■ YOUR GOAL: Whatever pictures appear, omit them, and repeat the data below exactly.

■ Stored data:
──────
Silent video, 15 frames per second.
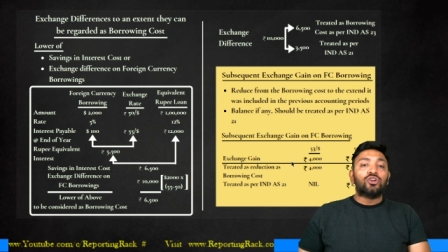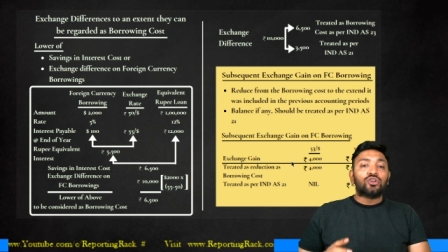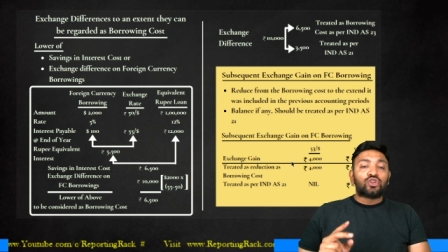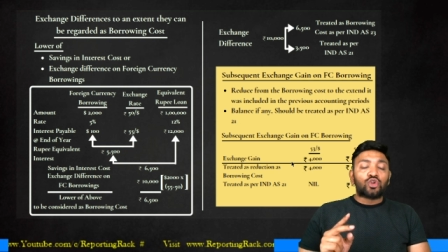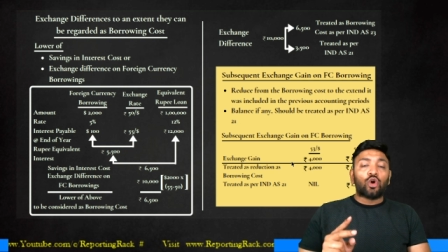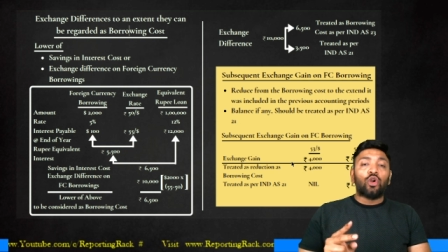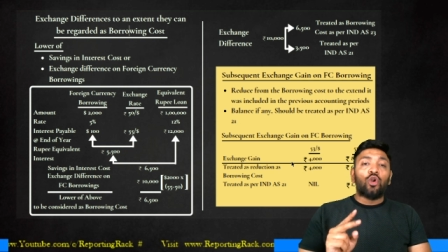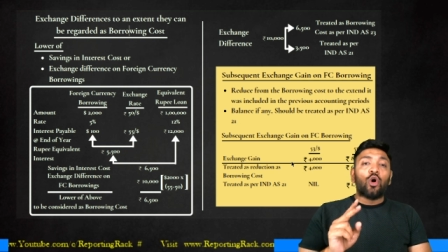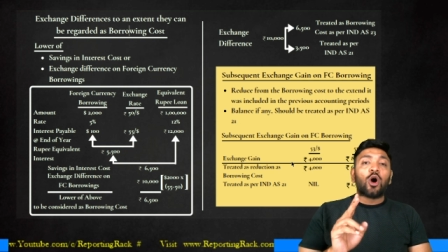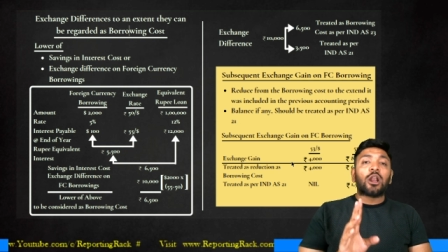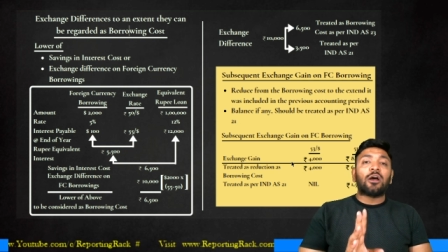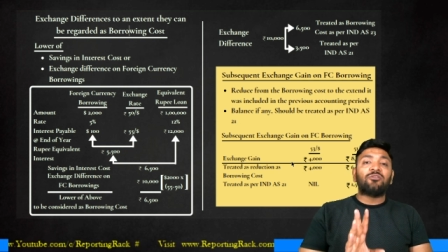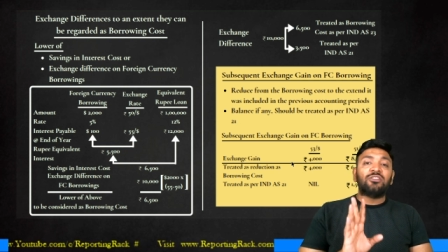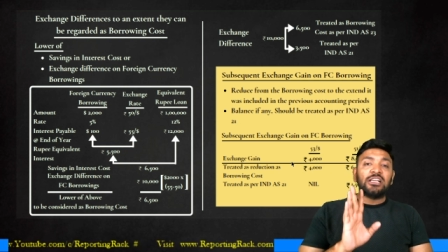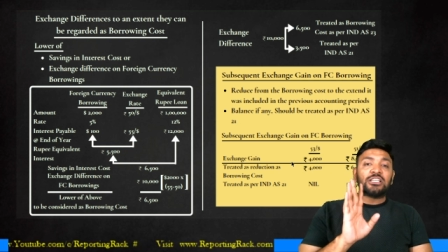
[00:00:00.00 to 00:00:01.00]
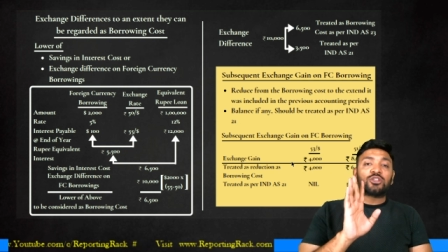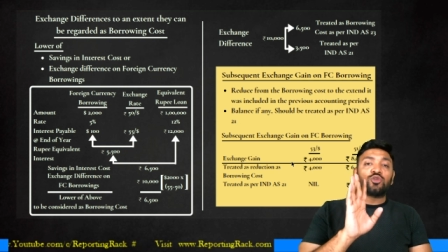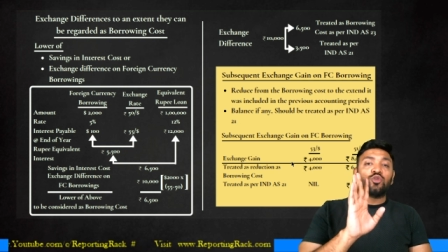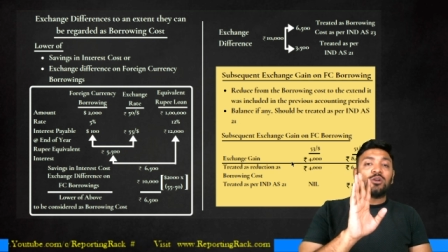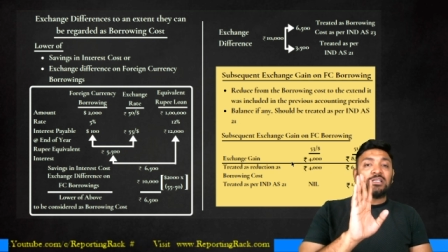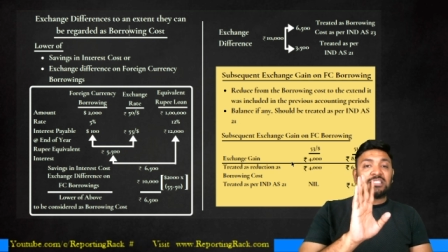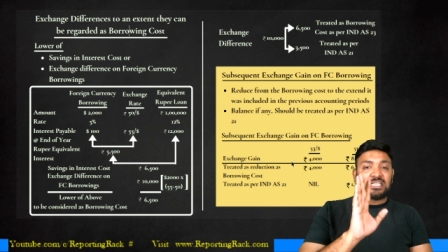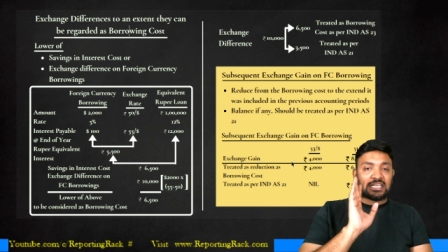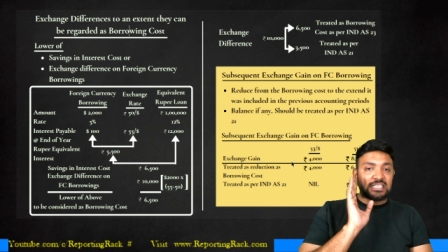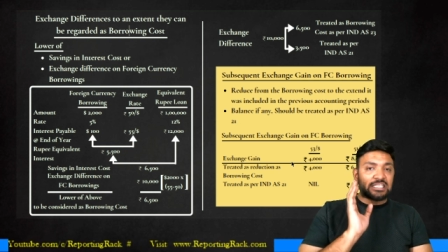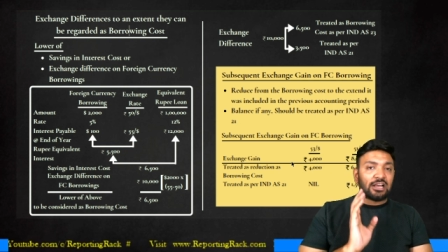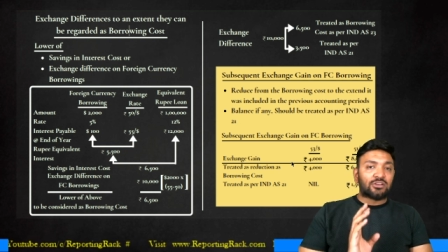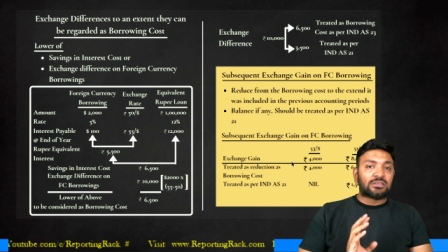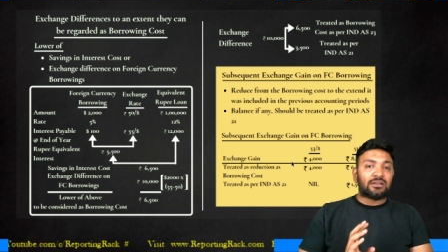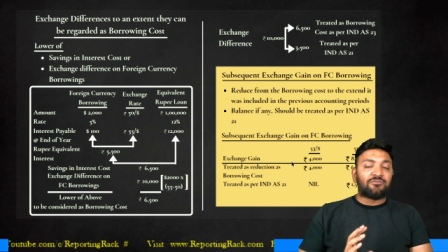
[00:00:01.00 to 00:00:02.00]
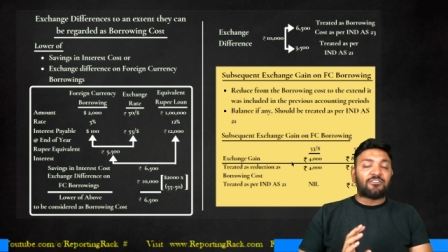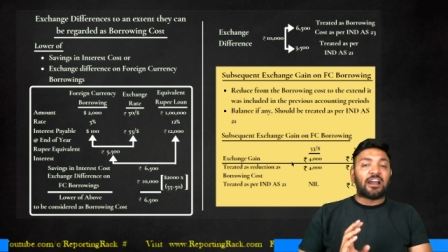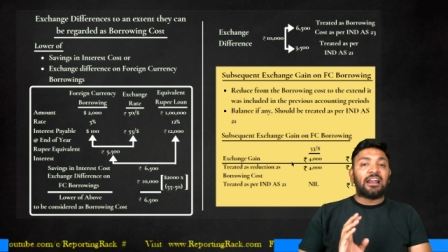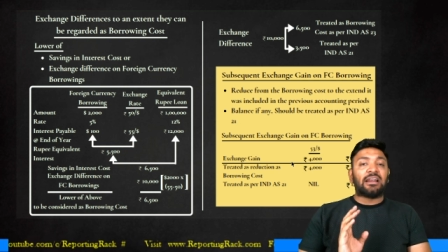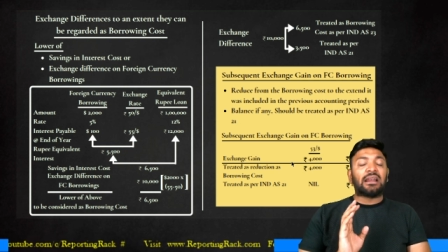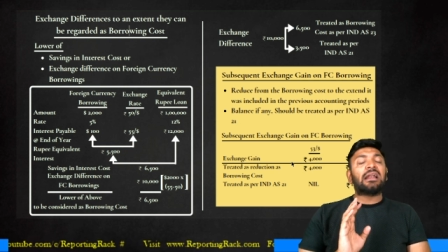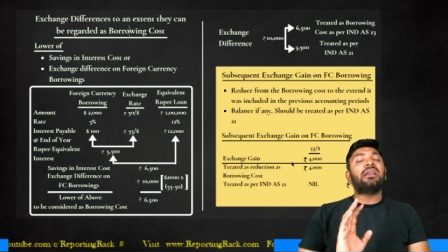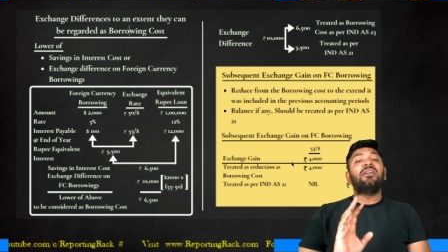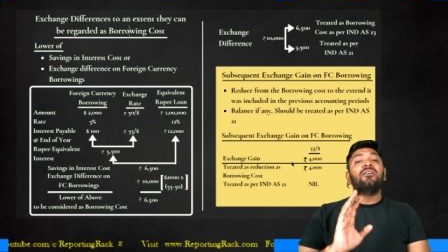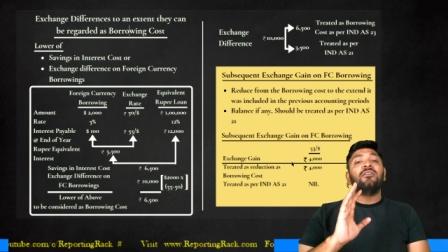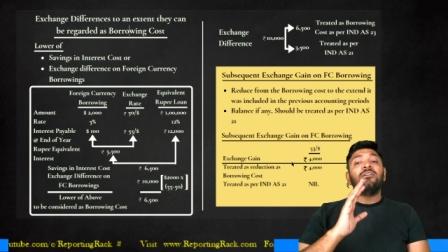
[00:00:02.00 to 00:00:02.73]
So lower of these two is 6,500,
──────
■ ANSWER TO THIS TASK:
Silent video, 15 frames per second.
[00:00:00.00 to 00:00:01.00]
[00:00:01.00 to 00:00:02.00]
[00:00:02.00 to 00:00:02.73]
So lower of these two is 6,500,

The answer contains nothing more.